Comedian, magician and social media guru Ezra Winter credits his creative success to his alma mater, Tannen’s Magic Camp in New York City.
The 25-year-old Columbia native and Baltimore resident likes to list the overnight camp on his resume. “It set me up for the work and values I have today,” he says. “It’s about the closest thing to [Harry Potter’s] Hogwarts that exists in the real world.”
Winter, who’s performed at a White House inaugural gala and hosts comedy shows at Baltimore’s Creative Alliance, talked to WJW about the importance of social media in comedy, his fashion sense and his doppelganger.
Has anyone every confused you with Ezra Klein, the editor-in-chief at Vox.com?
Yeah, you know? It just happened. We look different, we’re in totally different spheres as of right now – he’s a lot more famous than me. Someone actually from work just called me Ezra Klein [laughs].
At what point in your life did you know you wanted to be a comedian?
I always knew I wanted to be an entertainer. My first interaction with show business was as a magician. I started in elementary school. I stuck with it and loved performing ever since. As a teenager, in high school and past that, I did gigs as a professional magician. I let that go for a number of reasons, but I still loved the magic community. When I really wanted to get back into performing in a big way, I picked comedy. I was probably 21 or so when I decided to become a comedian. The simplicity and lack of props appealed to me.
In your comedy, are there any subjects you always cover in your performances? Judaism?
When I first started out, I did some Jewish jokes. I didn’t feel great about them. They were more based on stereotypes. I got good laughs. But not so much these days. Because it’s a big part of my cultural background and upbringing, it comes up in subtle ways. I’m totally open to referring to my Judaism, but I wouldn’t want to do it like I did early on, just to get easy laughs.
Are there any topics that are off-limits for you?
No, there’s no topic that’s off limits. With my stuff and the comedians I book for my shows, I try to be careful with how sensitive topics are dealt with. I’m super big on free speech, but in my own comedy and the people I work with, the test is are you talking about a group that is victimized, and if so are they the butt of the joke? I’m fine with difficult subjects like race or violence, but it’s important to me that it be handled a sensitive way.
What’s your take on how social media has changed the way comedians present their material and stay relevant?
It’s mandatory. It’s unavoidable. I’ve had really talented comedians who aren’t on social media tell me they don’t like Twitter. My thinking is whether you like it or not, if you’re an entertainer or comedian in 2014 you have to do it. It’s just the way a lot of us consume, with shorter videos or posts, whether it be Instagram, Twitter or Vine.
What is one of your long-term goals as a comedian and entertainer?
I’m fortunate right now that I pay the bills with freelance social media work, which is pretty close to my creative passion. I perform, run my own social media, and I help companies or entertainers run their social media. So I’m fortunate that my “day job” is pretty close to my creative goal. My long-term goal would be able to just focus on the creative side, to have an income where I don’t need to do social media marketing work day-to-day.

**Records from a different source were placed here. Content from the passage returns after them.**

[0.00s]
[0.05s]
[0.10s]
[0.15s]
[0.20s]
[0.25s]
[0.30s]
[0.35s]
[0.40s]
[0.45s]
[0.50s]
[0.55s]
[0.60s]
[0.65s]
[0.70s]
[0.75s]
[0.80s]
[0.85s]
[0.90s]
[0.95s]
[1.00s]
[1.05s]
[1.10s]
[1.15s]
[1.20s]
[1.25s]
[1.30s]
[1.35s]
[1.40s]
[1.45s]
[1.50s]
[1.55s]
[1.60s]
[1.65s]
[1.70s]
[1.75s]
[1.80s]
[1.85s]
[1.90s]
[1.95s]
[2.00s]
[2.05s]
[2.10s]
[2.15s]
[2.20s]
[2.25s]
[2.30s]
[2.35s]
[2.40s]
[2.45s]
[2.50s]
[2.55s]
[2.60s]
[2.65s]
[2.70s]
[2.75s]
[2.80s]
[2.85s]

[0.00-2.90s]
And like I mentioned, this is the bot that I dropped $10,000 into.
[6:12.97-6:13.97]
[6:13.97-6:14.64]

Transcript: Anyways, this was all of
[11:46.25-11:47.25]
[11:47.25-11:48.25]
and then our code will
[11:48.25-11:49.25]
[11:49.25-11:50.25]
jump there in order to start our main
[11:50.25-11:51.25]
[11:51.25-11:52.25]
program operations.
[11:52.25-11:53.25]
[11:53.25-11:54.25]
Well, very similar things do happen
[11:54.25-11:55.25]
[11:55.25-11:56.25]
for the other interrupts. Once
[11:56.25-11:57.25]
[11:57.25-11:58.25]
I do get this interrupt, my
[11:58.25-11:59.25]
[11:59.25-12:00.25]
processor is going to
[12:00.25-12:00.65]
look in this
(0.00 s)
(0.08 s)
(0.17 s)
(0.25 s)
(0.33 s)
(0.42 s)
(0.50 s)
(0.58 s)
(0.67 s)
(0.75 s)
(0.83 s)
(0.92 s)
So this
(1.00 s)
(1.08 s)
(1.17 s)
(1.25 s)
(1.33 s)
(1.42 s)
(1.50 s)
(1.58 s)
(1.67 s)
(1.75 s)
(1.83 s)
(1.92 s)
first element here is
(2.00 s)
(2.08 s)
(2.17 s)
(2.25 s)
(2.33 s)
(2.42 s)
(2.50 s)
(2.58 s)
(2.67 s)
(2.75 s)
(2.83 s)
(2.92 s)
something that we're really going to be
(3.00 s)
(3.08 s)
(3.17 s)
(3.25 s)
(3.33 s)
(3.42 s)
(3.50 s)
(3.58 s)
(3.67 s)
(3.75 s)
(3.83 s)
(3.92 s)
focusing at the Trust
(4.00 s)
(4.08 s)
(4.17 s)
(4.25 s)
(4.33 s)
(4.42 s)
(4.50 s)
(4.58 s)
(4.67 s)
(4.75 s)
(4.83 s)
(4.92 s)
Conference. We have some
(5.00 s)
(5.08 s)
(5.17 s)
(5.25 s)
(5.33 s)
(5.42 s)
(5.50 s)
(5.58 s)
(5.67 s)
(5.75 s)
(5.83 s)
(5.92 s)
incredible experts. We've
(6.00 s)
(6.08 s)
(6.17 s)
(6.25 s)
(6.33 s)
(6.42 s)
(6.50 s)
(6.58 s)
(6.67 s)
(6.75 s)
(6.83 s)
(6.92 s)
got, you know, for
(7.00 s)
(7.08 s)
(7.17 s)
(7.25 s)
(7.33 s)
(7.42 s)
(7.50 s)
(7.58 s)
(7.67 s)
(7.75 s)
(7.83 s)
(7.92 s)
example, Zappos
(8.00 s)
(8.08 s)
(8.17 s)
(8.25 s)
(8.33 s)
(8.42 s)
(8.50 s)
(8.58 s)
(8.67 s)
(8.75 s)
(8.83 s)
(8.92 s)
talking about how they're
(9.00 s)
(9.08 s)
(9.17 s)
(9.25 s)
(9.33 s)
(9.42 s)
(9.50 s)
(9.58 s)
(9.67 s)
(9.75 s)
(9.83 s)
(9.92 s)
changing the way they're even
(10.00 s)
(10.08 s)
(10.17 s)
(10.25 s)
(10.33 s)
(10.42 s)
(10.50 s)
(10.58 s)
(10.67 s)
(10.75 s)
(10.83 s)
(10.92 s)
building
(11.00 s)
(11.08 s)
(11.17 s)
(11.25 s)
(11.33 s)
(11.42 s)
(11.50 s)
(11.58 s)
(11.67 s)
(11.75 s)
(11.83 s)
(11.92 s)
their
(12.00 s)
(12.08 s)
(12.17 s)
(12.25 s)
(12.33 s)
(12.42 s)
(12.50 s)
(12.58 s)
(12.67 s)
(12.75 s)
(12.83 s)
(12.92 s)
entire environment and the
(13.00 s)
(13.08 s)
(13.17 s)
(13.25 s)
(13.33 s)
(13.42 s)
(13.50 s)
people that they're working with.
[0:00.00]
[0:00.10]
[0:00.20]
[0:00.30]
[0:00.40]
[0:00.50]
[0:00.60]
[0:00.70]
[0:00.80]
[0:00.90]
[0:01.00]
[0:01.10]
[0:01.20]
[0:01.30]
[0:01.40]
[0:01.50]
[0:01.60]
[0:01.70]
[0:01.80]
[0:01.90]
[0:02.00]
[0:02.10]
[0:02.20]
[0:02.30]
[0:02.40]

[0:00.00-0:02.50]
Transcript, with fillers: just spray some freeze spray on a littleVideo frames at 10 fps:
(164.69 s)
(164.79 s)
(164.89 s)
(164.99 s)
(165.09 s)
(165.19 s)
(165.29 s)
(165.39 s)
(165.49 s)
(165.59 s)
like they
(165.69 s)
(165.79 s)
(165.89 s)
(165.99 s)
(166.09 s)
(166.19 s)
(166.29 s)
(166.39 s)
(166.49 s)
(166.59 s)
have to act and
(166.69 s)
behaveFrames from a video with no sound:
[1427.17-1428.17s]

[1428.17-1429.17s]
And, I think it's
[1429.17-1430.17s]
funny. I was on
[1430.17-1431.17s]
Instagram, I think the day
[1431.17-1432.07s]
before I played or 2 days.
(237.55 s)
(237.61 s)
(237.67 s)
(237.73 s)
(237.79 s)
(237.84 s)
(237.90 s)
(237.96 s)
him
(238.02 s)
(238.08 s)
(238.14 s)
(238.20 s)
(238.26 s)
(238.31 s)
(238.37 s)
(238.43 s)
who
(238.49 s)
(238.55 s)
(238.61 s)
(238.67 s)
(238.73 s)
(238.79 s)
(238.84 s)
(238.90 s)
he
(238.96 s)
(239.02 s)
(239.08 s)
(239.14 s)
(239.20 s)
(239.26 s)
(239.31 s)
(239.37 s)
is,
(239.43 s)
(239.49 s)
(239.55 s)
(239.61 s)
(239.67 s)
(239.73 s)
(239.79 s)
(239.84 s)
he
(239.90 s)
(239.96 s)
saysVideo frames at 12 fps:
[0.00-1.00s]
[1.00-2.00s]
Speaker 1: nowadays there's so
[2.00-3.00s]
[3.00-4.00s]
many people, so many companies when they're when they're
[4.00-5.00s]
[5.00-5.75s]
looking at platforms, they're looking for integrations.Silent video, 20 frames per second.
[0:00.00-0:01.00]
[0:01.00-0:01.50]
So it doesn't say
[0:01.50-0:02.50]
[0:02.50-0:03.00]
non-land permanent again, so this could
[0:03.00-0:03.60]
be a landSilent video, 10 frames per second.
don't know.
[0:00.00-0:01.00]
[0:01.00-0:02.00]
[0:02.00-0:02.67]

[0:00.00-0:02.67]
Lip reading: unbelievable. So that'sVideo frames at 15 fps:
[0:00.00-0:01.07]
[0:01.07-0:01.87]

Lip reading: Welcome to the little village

You’re also a fashion writer for Complex magazine.
That’s one of the freelance jobs I do. I post a few fashion stories a week for them. I worked in fashion retail when I was younger. I actually worked at Barneys New York in D.C. In show business it’s important how you present yourself. It’s been a nice freelance job and it’s nice to get paid to write about your hobbies.
Do you have a go-to outfit?
I usually wear tight black pants, maybe a loose T-shirt and a black jacket on stage. If you have a lot of different colors and shapes, it’s too much. I love all kinds of crazy weird fashion, but for myself I wear dark and let my act speak for itself.